** EXERCISE AIM **
All entries must come back exactly as given, with no pictures in the copy.

━━━━━━━━

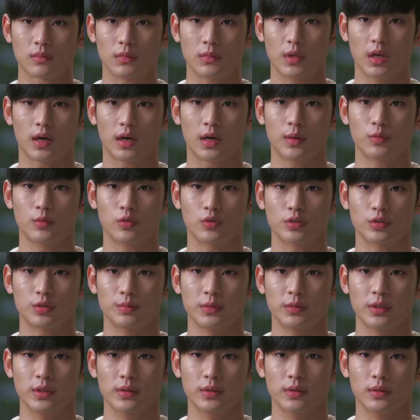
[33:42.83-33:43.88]
The hero told him
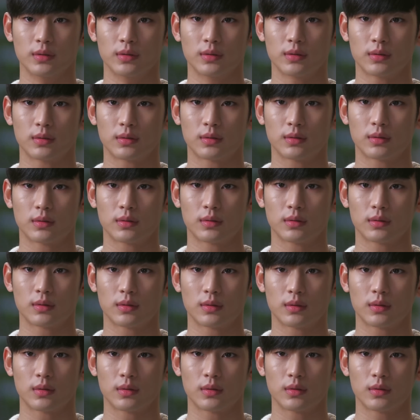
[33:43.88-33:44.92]
to stop what he was
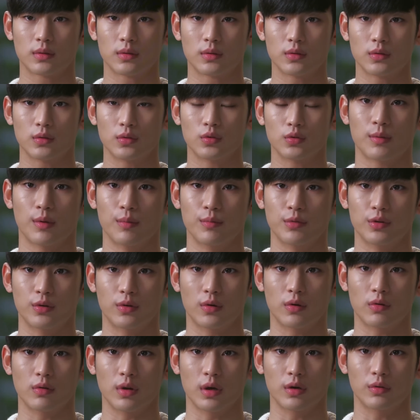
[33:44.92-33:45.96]
doing. At
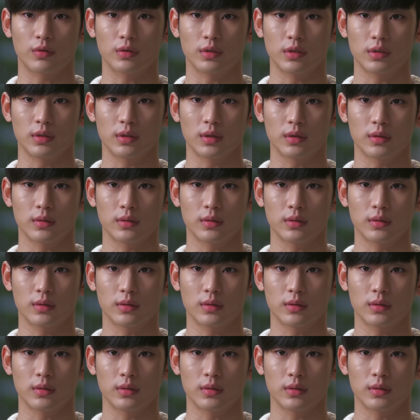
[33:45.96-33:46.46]
that point, the guy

━━━━━━━━

** EXERCISE RESULT **
[33:42.83-33:43.88]
The hero told him
[33:43.88-33:44.92]
to stop what he was
[33:44.92-33:45.96]
doing. At
[33:45.96-33:46.46]
that point, the guy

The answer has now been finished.